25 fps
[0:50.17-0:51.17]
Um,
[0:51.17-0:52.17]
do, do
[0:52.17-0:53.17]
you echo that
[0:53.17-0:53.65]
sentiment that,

==

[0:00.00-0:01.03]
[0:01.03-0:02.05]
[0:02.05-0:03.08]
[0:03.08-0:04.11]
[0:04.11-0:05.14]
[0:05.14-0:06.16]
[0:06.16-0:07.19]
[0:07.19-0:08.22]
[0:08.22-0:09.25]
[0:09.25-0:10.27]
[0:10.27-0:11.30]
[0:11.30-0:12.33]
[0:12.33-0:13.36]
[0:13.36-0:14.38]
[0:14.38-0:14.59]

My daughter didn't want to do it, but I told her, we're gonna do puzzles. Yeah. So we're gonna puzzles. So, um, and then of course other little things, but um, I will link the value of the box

▶ _What this task involves_: Working from the material above, restate word for word the lines between the line with "[0:00.00-0:01.03]" and the line with "[0:13.36-0:14.38]", both included, and only those.

▶ _Response for this exercise_:
[0:00.00-0:01.03]
[0:01.03-0:02.05]
[0:02.05-0:03.08]
[0:03.08-0:04.11]
[0:04.11-0:05.14]
[0:05.14-0:06.16]
[0:06.16-0:07.19]
[0:07.19-0:08.22]
[0:08.22-0:09.25]
[0:09.25-0:10.27]
[0:10.27-0:11.30]
[0:11.30-0:12.33]
[0:12.33-0:13.36]
[0:13.36-0:14.38]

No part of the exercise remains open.